### [REQUIRED WORK]
Every record listed below should be copied exactly.

### [SUPPLIED RECORDS]
------------------------------------------------------------------------

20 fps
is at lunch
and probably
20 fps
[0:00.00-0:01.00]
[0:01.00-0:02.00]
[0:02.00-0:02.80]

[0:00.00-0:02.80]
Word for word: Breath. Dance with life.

------------------------------------------------------------------------

### [ANSWER AREA]
20 fps
is at lunch
and probably
20 fps
[0:00.00-0:01.00]
[0:01.00-0:02.00]
[0:02.00-0:02.80]

[0:00.00-0:02.80]
Word for word: Breath. Dance with life.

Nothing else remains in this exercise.